There are several varieties of Intermittent Fasting (IF). But which one works best for weight loss? Well, that’s completely unique to each individual. There are many popular ways of fasting that are one day or less.

  • the 5:2 diet – 500 to 600 calories a day on two non-consecutive days a week.
  • One meal a day (OMAD)
  • 16:8 – eating in an eight-hour window each day (my favourite). I choose between 1 pm and 8 pm.

Why is Intermittent Fasting Important?

The concept of fasting has become increasingly popular.

We know it’s good for us. But why?

The answer is quite simple and well worth knowing. After all, depriving ourselves of something we like (food) is much easier if we know why. So, here it is in a nutshell.

Intermittent Fasting and the Low-Carb Diet

First, prepare yourself for fasting with a low-carb diet. Fat and protein are satiating. Sugar and carbs lead to rebound hunger within two hours or so.

I was amazed when I first learned that the five litres of blood in our whole circulation carries just one teaspoon of sugar before we eat each day.

The primary function of insulin is to return the raised blood sugar to one teaspoon after a meal. That might take 4 or 5 hours after a standard meal but less so after a low-carb meal.

Becoming a Fat Burning Machine

How does intermittent fasting work for weight loss?

Once the meal is packed away, and the blood sugar has stabilised at around one teaspoon, insulin switches off, and the body commences burning fat. We continue to be a fat-burning machine until we eat more sugar or carbs that convert to sugar.

Repair Day

My preferred name for intermittent fasting is ‘Repair Day’. Fasting sounds negative, while repair sounds positive.

There are several ways to fast intermittently. 16:8 is probably the most popular and works very well with a low-carb diet where we tend to be much less hungry. I generally eat in an 8-hour window between 1 pm and 8 pm. A few hours later, metabolism switches from feeding to fasting. Thus, going from storing food to burning fat.

Fat burning naturally assists weight control, but intermittent fasting has a more critical role. The body needs to repair damaged cells and replace those that have reached the end of their life. A red cell, for example, only lives about three months. We need to be in the fasting state before repair and replacement can occur.

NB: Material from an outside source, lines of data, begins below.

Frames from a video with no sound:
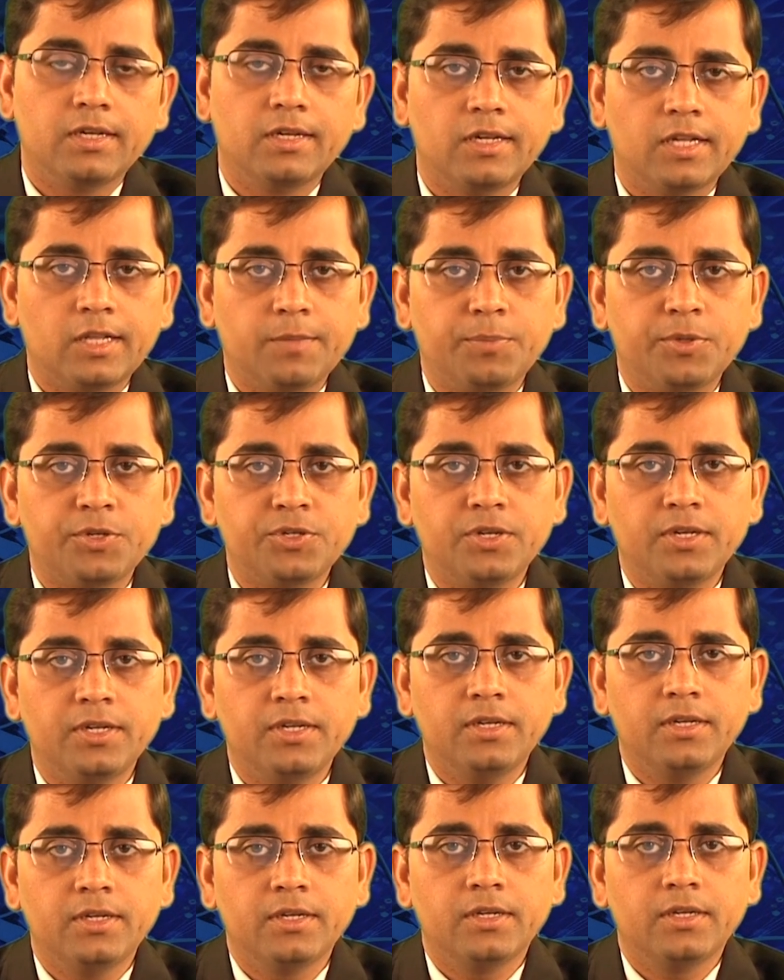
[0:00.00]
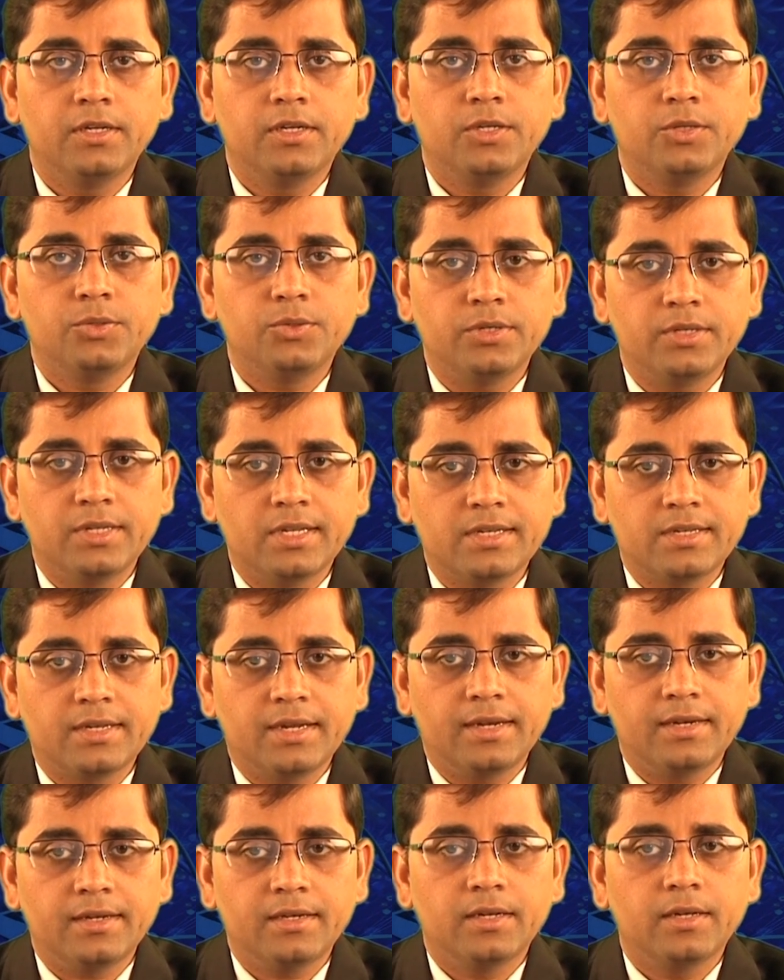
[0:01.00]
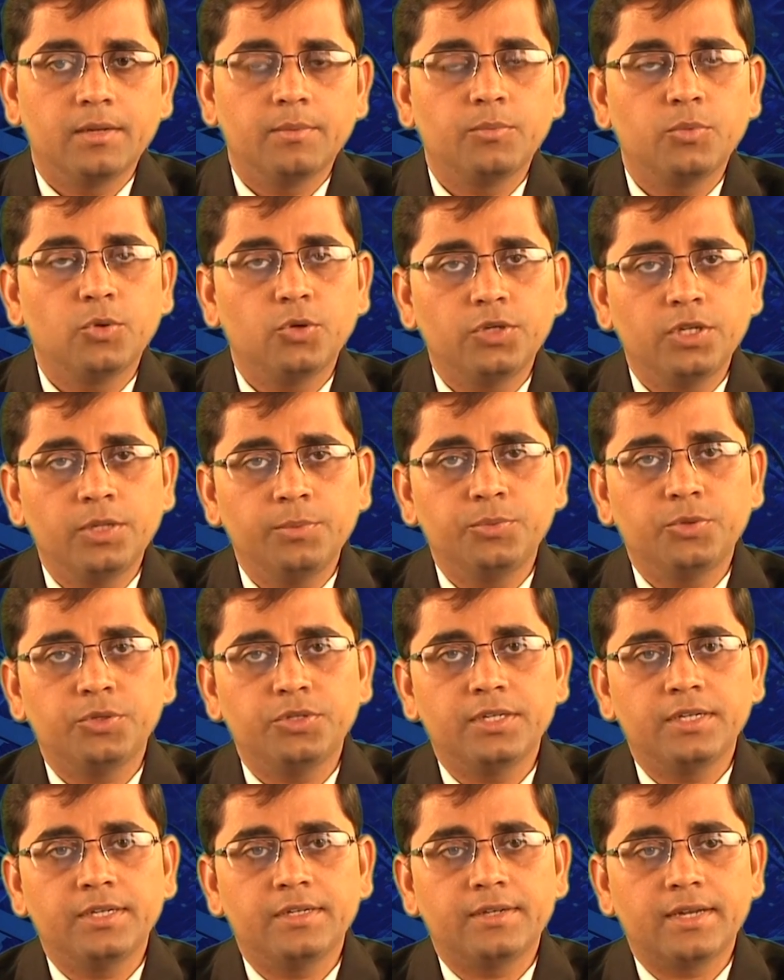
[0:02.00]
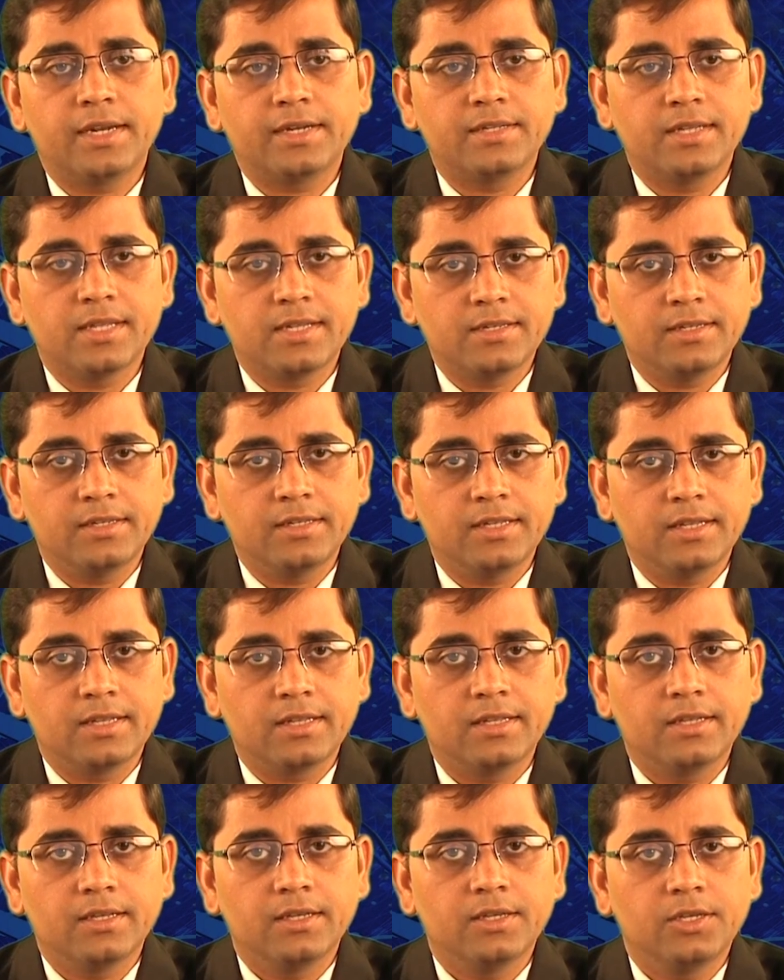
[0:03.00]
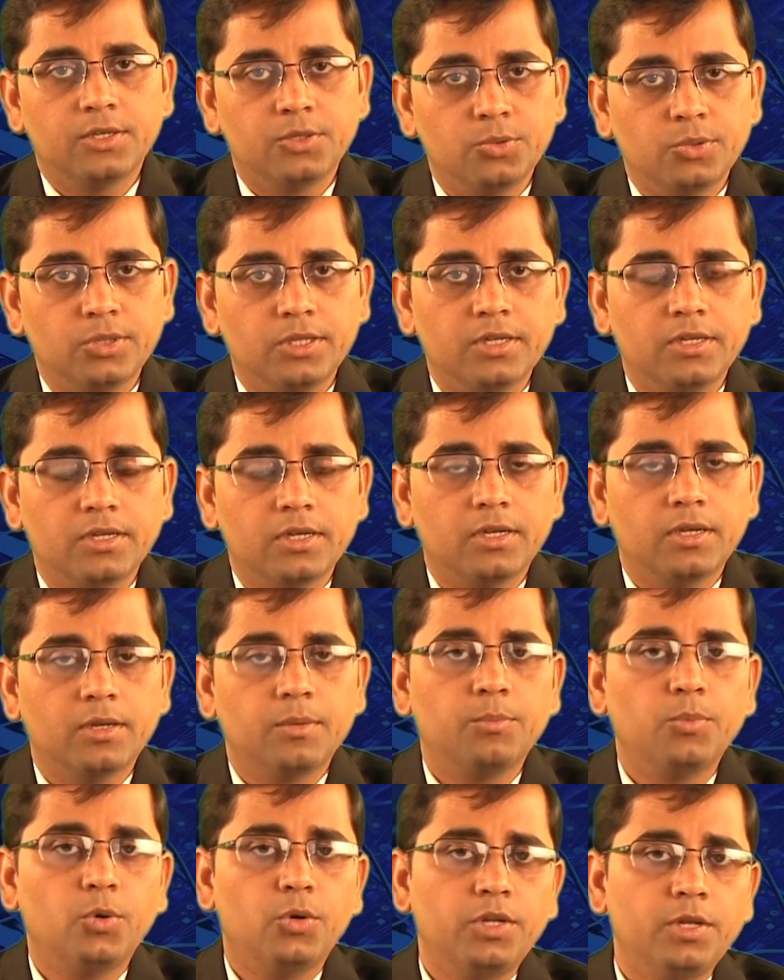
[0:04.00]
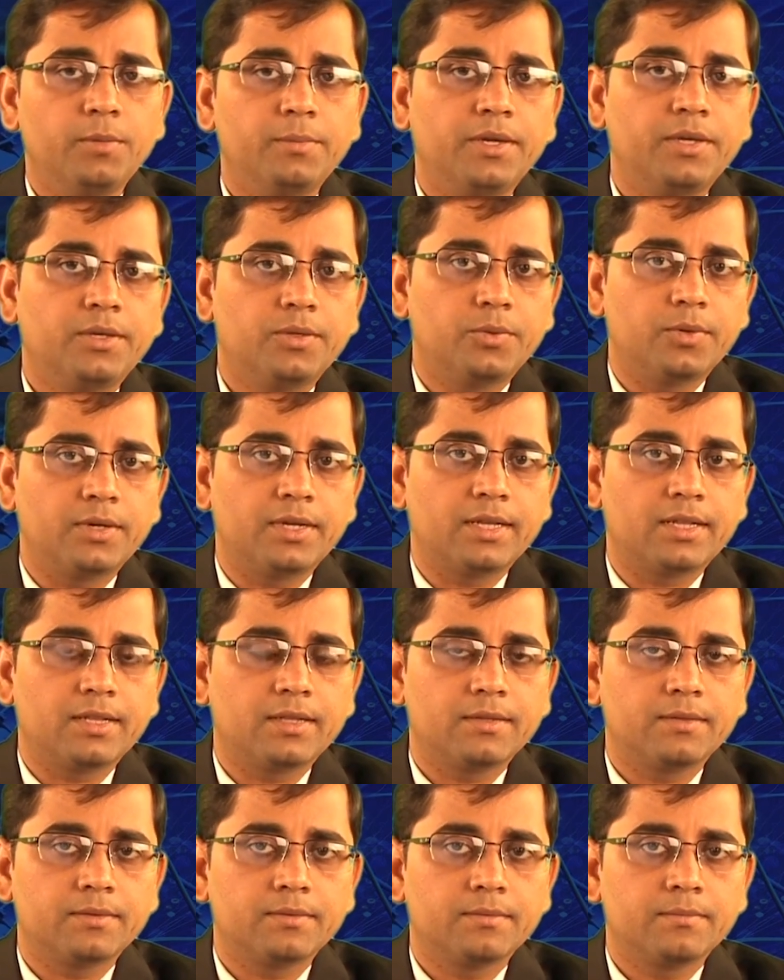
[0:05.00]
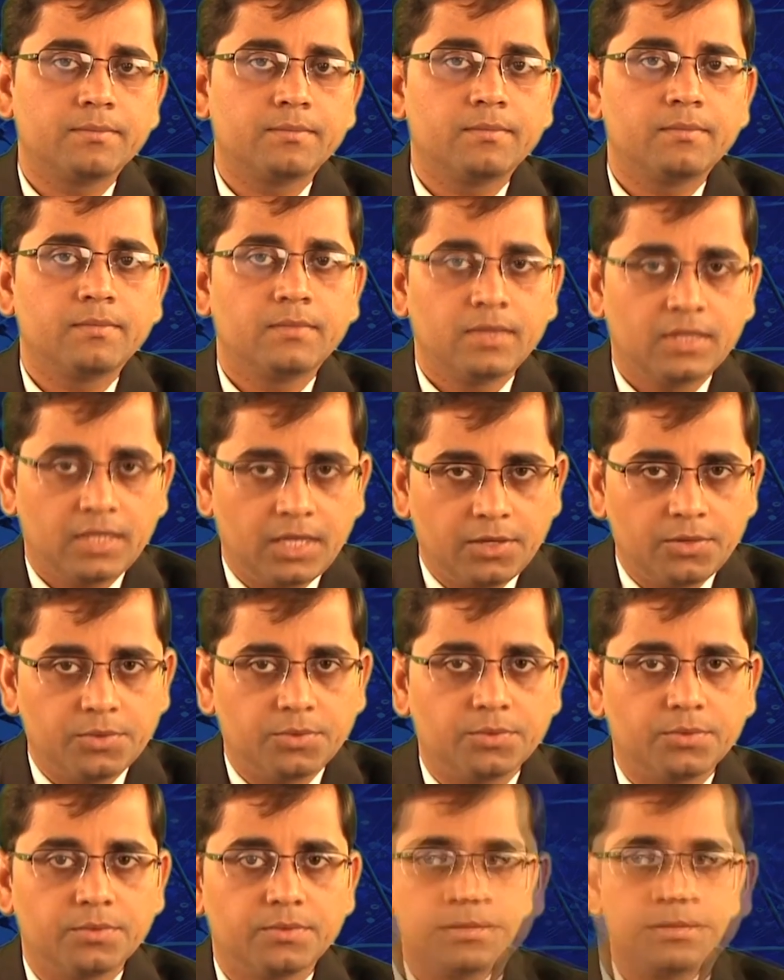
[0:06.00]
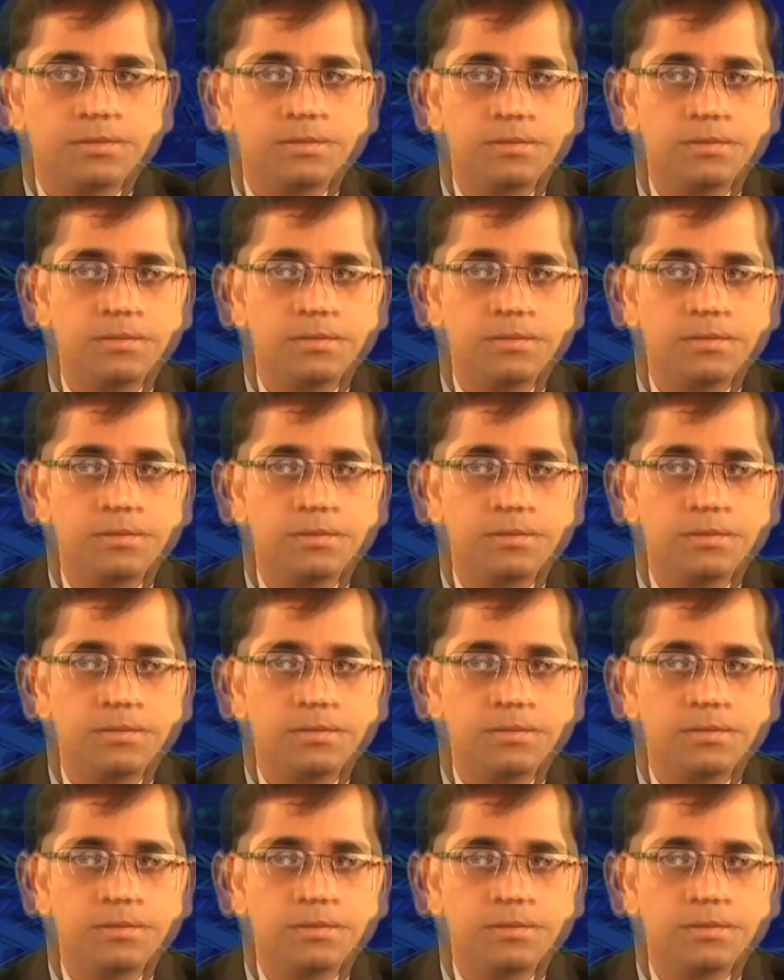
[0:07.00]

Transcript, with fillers: especially to understand protein-protein interaction studies using protein microarrays. Thank you.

The body consists of trillions of cells in constant need of repair. They start to wear out soon after they are created. A red blood cell, for example, only lives for about 3 months. It then breaks down and is replaced by a new cell. Other cells, destined to last longer, contain elements that wear out long before the cell as a whole. The mitochondria, powerhouses within the cell, have to be replaced regularly throughout the cell’s life. Each liver cell contains about 2,000 mitochondria.

Apoptosis and Autophagy

Apoptosis is the process of removing a cell that has reached the end of its life. Autophagy refers to the repair process within the cell.

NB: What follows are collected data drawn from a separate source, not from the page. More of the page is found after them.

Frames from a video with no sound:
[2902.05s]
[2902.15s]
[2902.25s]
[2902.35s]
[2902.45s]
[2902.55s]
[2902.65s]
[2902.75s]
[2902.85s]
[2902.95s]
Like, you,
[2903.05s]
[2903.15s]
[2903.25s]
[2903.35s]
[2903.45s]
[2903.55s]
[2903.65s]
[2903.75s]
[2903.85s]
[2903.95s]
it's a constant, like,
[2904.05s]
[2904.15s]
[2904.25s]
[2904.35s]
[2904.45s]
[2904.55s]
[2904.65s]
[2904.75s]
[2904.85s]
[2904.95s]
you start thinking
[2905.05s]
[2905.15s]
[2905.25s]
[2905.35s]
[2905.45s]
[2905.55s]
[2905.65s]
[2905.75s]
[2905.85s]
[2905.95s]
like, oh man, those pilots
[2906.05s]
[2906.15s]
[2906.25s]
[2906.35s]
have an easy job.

No need to concern yourselves with the names, but do remember this: autophagy and apoptosis only occur while we are fasting – insulin, responding to sugar, switches off these vital processes.

The body self-repairs damaged brain cells, removes early cancer cells, and keeps all the cells healthy and disease-free.

My weight has been stable since 2014, but I continue with intermittent fasting to keep my body in good repair.